Section IV, Group Models for Clinical Service Systems, is a wholly developed group therapy delivery system, beginning with a plan for a group program. MacKenzie delineates 10 types of groups, all in time-limited format, addressing focal problems (depression, panic disorder, eating disorders, substance abuse), problems in living (interpersonal problems, crisis intervention, personality problems), and inpatient groups. This section is invaluable not only in setting up groups, but also in managing specific group members' work through a problem-solving approach.
The importance of time, its meaning, and its use as a therapeutic factor have not always been recognized in the literature on time-limited therapy. MacKenzie devotes a full chapter to the meaning of time and its relationship to termination. MacKenzie recognizes the tremendous contribution of James Mann to our understanding of time limits to therapy.2,3 Two aspects of time as a therapeutic factor are that 1) the termination process is an opportunity to revisit and work through unresolved separation and individuation issues and 2) the reality of a time limit from the beginning of therapy brings into sharp relief existential awareness of limits of time, imperfections, and the fact that dependency needs can never be completely fulfilled. When the question of time is kept continually before the group members, as MacKenzie emphasizes, responsibility for progress and change rests more largely on the group. When time-limited groups do not work with time as a therapeutic factor, group members can feel cheated and deprived when the end draws near. Acting out of feelings of disappointment is more likely when such feelings are not acknowledged or expressed.4
The theoretical position of this book is primarily cognitive-behavioral and interpersonal. What of the psychodynamic and group dynamic perspectives? Institutional pressures and continuing change in the health care environment affect the development of group therapy programs. It is essential to recognize the unconscious or covert processes in individuals, groups, and institutions. Success of a group program depends on the acknowledgment and exploration of the complexities of group life.

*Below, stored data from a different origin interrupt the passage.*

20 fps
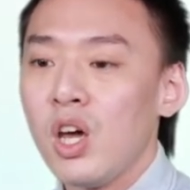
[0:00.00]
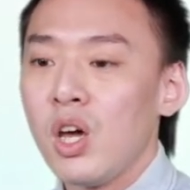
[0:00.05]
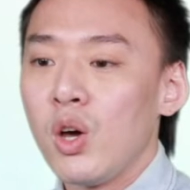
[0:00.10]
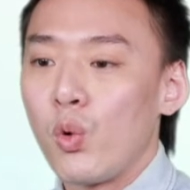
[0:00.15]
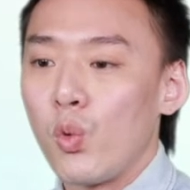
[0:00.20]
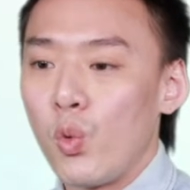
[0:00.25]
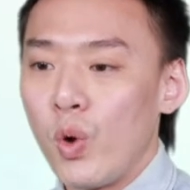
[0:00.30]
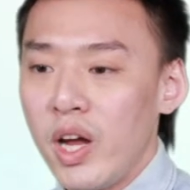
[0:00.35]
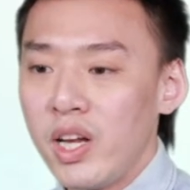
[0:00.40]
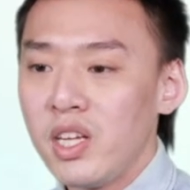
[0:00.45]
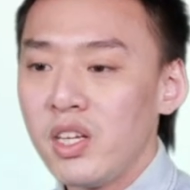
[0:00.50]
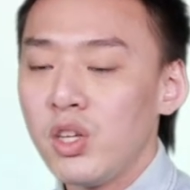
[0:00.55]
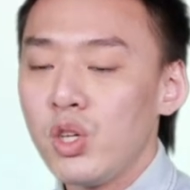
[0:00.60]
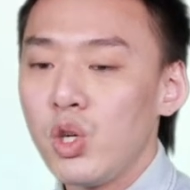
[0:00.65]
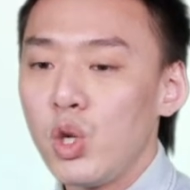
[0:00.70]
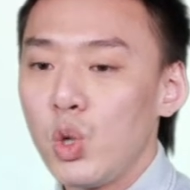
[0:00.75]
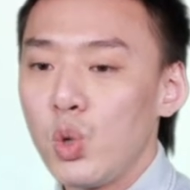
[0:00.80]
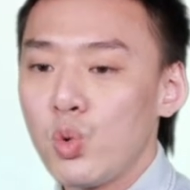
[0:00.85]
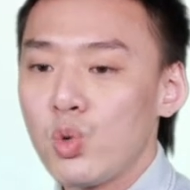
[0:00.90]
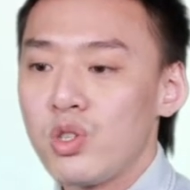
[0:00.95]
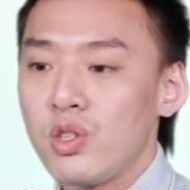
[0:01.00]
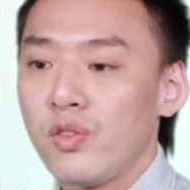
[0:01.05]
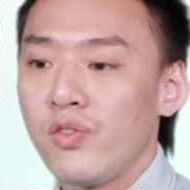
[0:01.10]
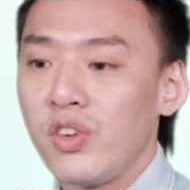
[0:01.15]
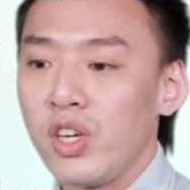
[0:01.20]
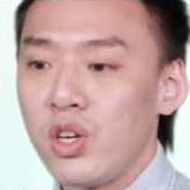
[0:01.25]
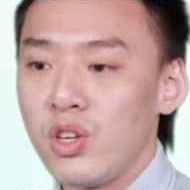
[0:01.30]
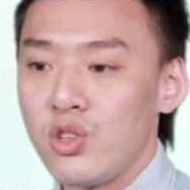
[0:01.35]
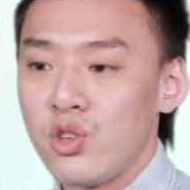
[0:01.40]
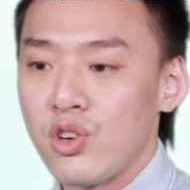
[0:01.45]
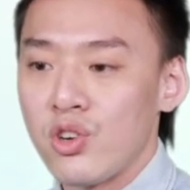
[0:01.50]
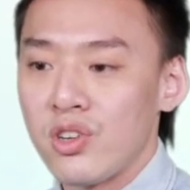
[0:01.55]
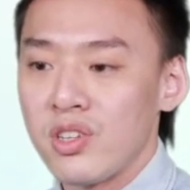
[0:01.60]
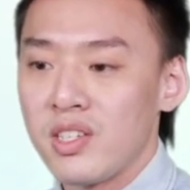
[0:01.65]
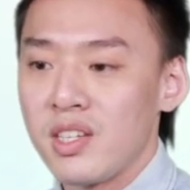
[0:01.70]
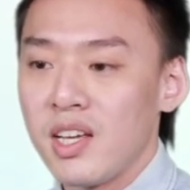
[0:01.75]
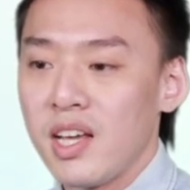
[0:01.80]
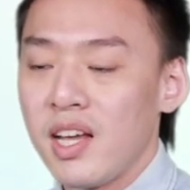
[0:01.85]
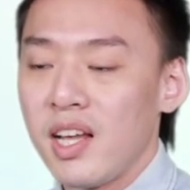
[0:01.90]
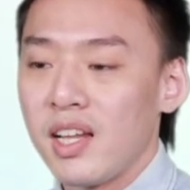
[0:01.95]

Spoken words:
ready-to-use features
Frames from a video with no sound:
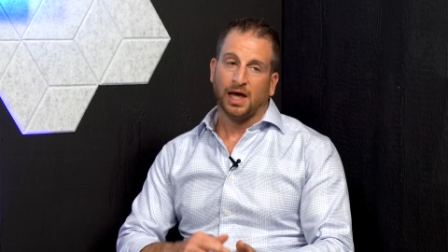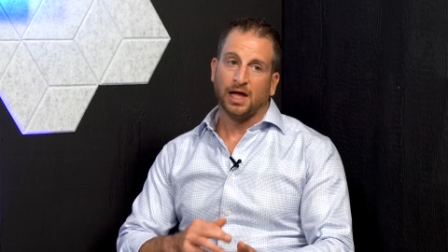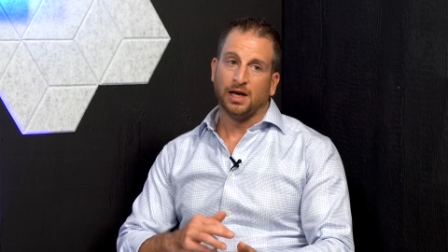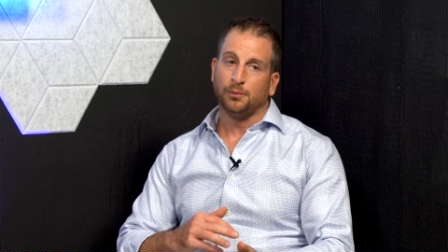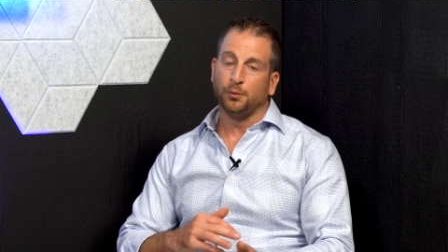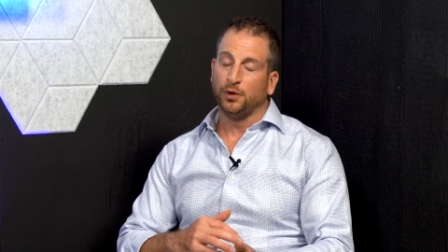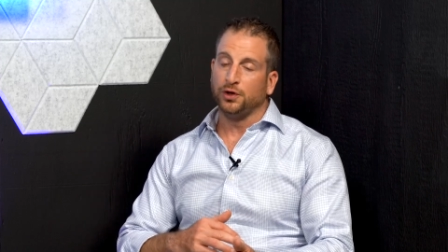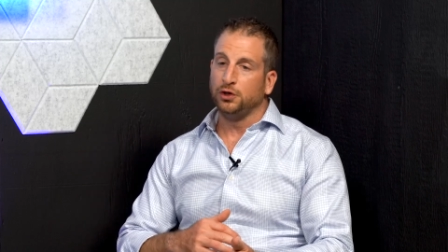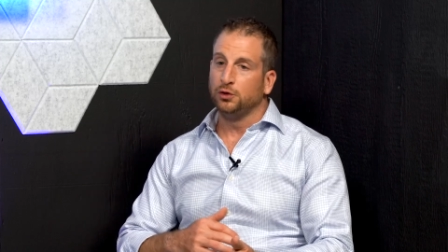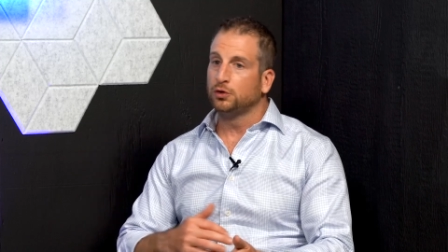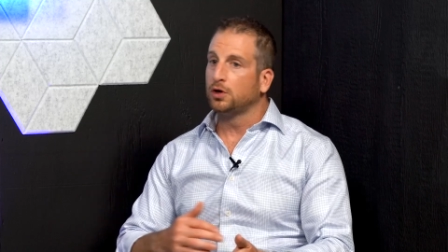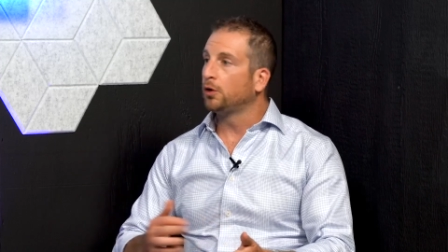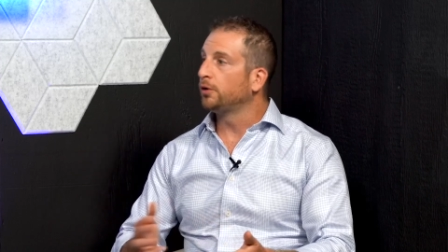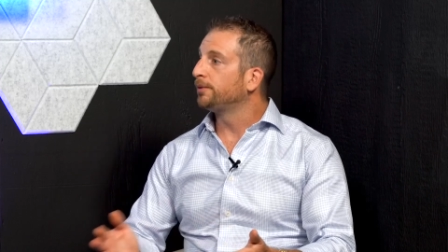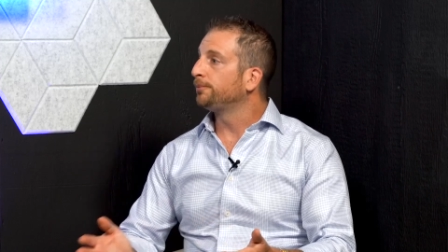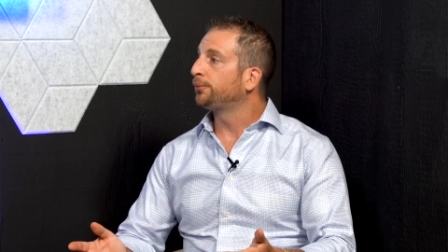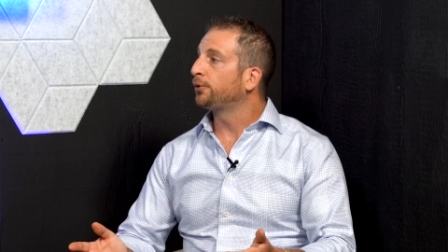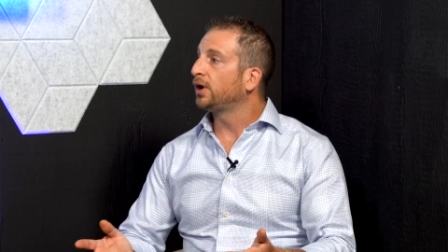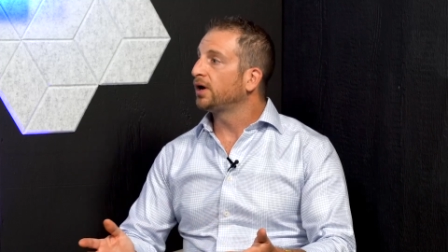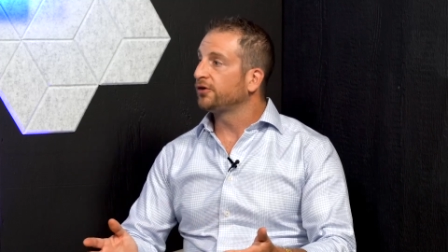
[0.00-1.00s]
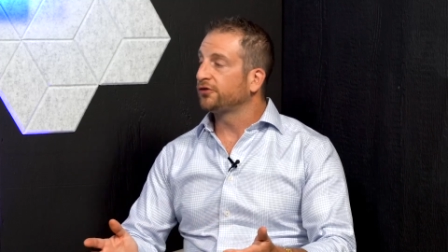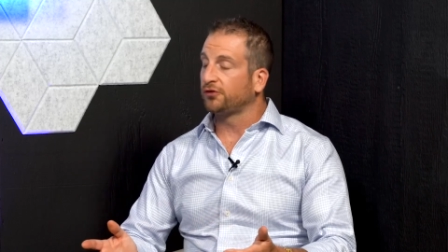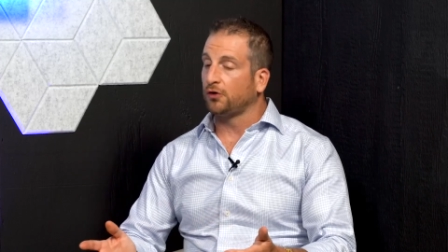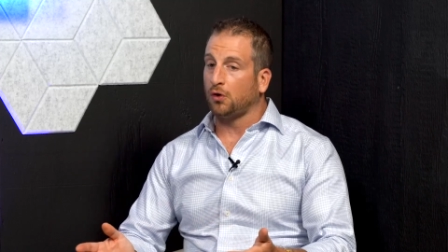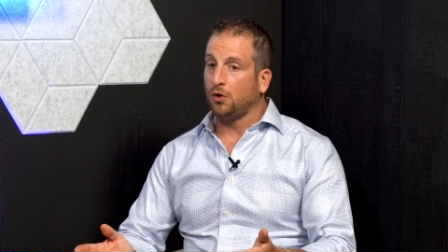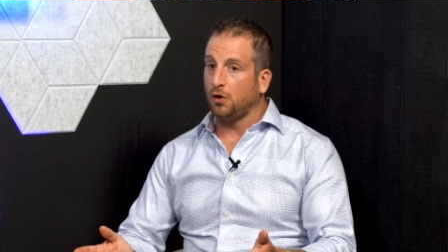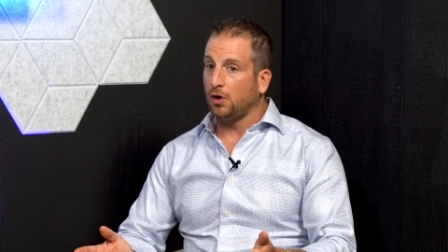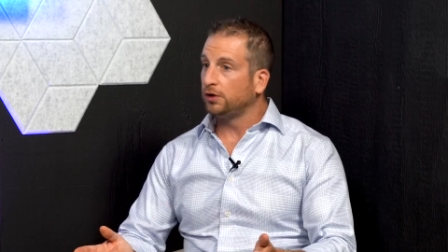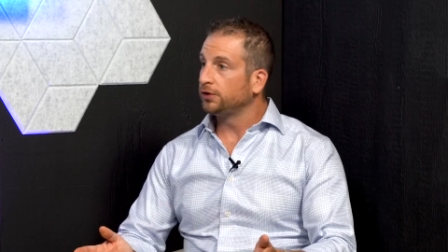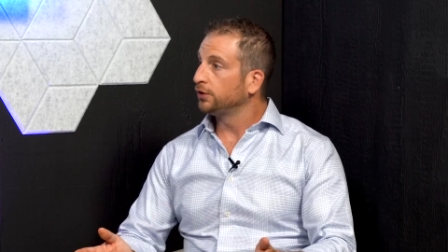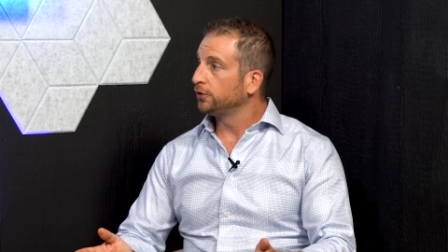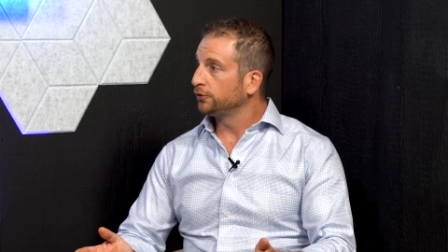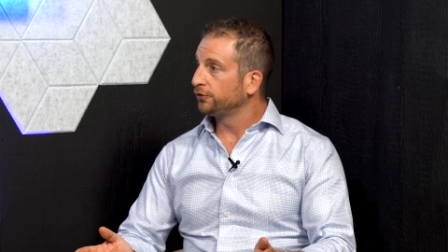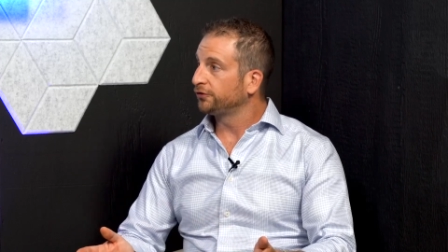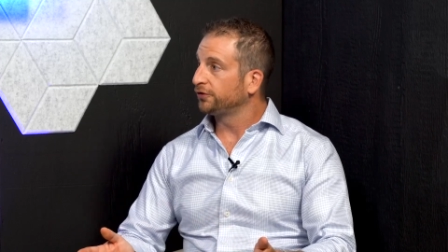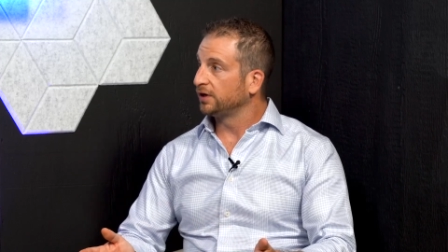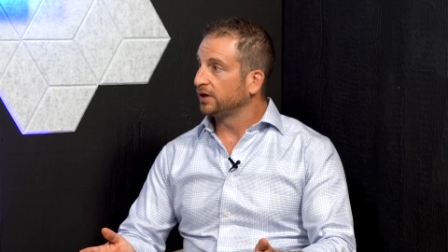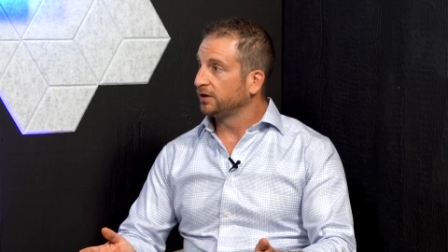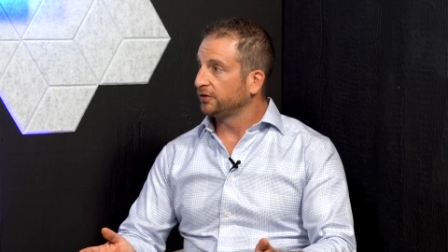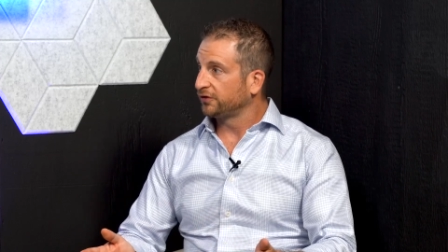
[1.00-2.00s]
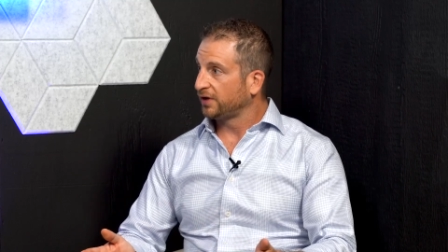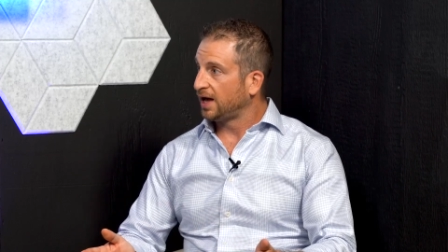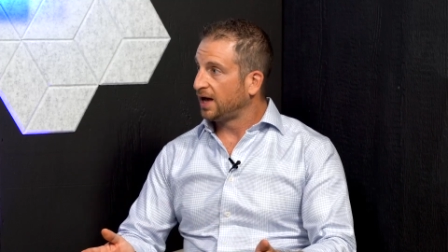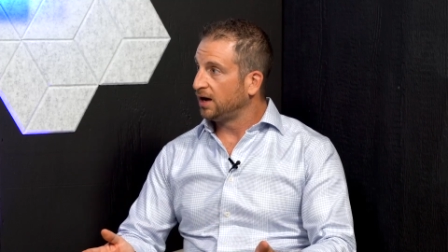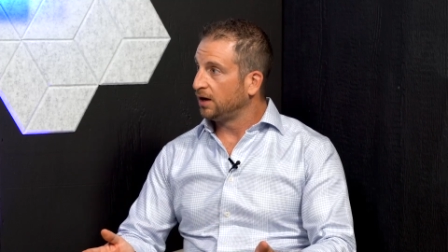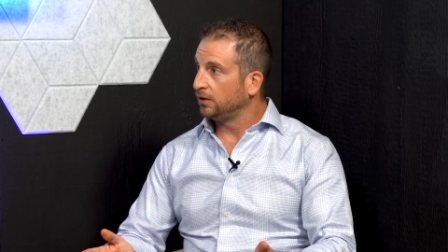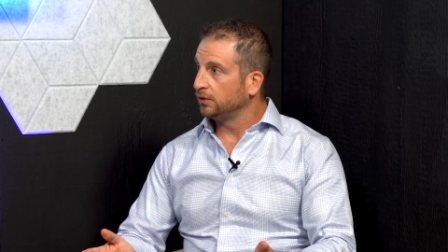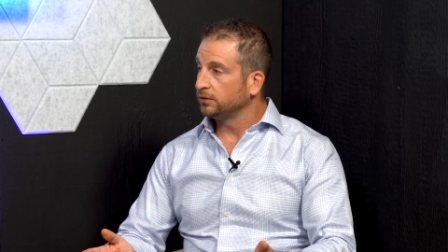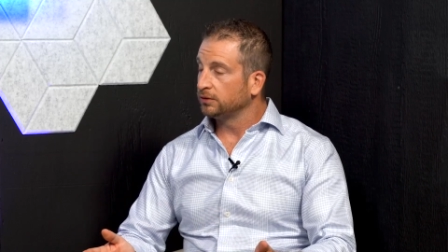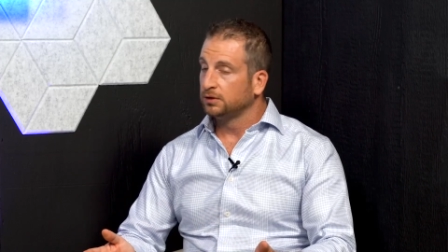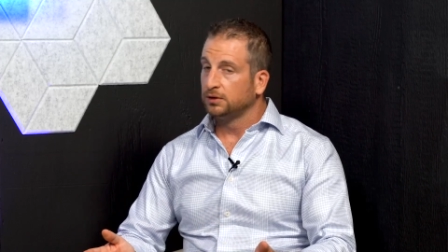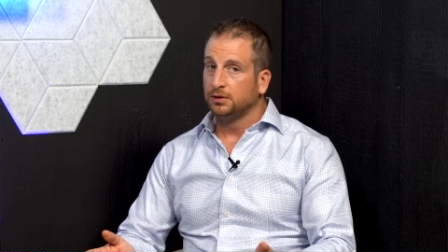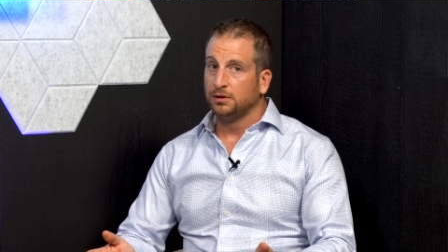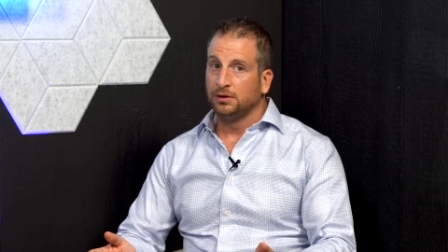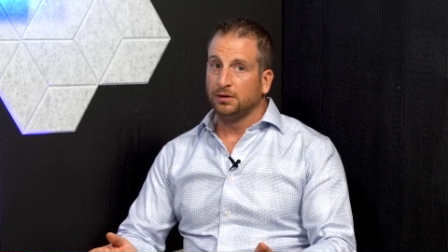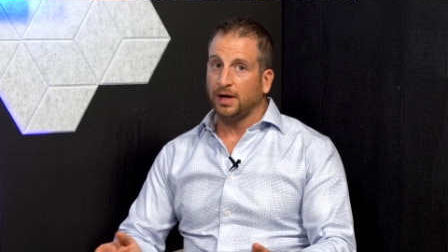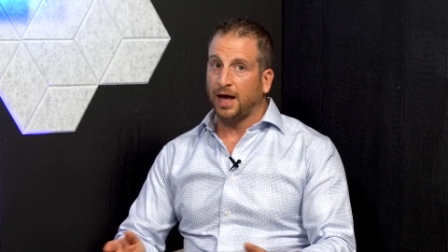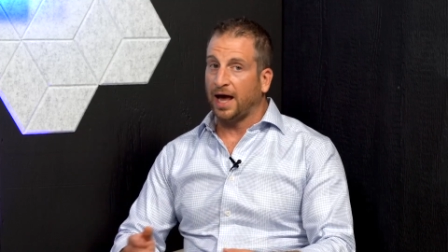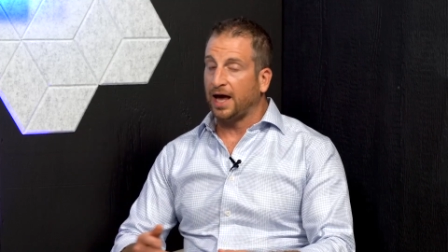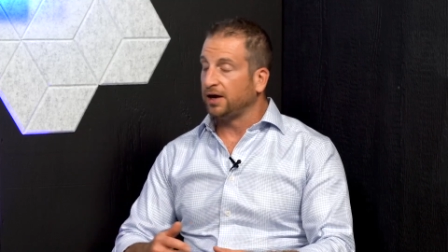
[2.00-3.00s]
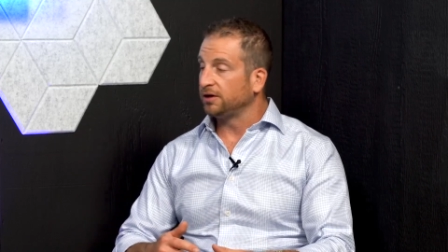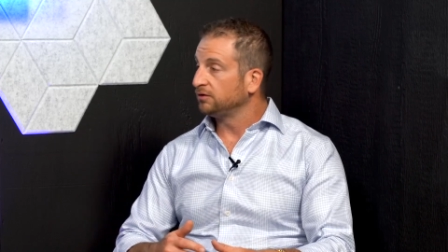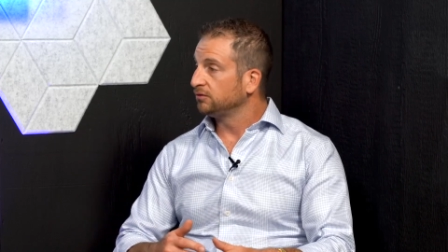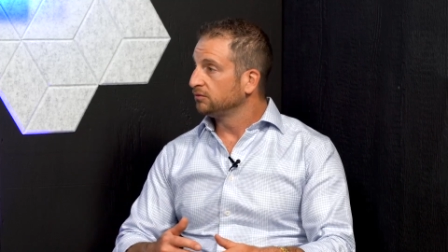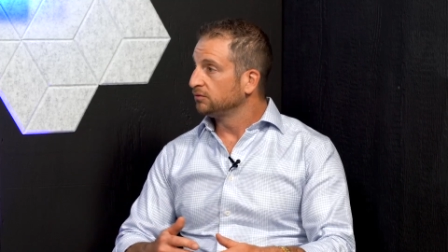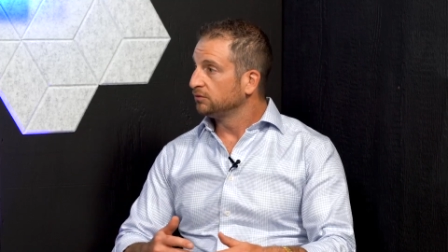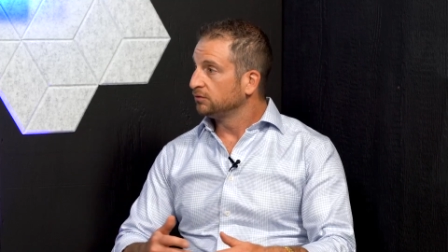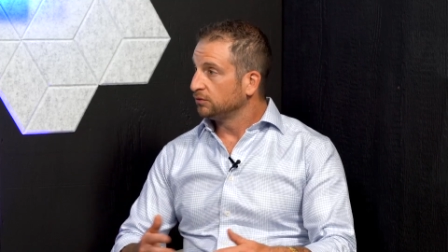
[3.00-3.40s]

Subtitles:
And when you go and price all those things out at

MacKenzie identifies an important area for further research and study when he notes, "All three mainstream approaches to psychotherapeutic treatment of resistant depressed states . . . have been reported to have significant recurrence rates." MacKenzie offers the option of a monthly meeting for patients who have completed a time-limited group and who are highly likely to have a recurrence of symptoms. These meetings would be called "Maintaining your Interpersonal Health."
There may be a subgroup of patients who are not candidates for time-limited groups but are candidates for ongoing, open-ended group therapy as a highly effective and economic treatment of choice.5 Individual therapy, more costly in time and money, is less necessary when such patients are well established in a highly supportive and consistent group environment. Loosely structured monthly meetings, which MacKenzie suggests, require further research to establish their possible efficacy.
Time-Managed Group Psychotherapy is a worthwhile addition to the literature on group therapy in general and on time-limited group therapy in particular. It is comprehensive, theoretically consistent, and creative in its approach to financial limitations in health care delivery. It will be especially useful to those practitioners who wish to implement a group program. MacKenzie's blueprint offers a solid foundation.
Footnotes
Dr. Cohen is Clinical Instructor in Psychology, Department of Psychiatry, Harvard Medical School, and Group Therapy Supervisor and Consultant, Massachusetts Mental Health Center, Boston, MA. She is in private practice in Wellesley, MA.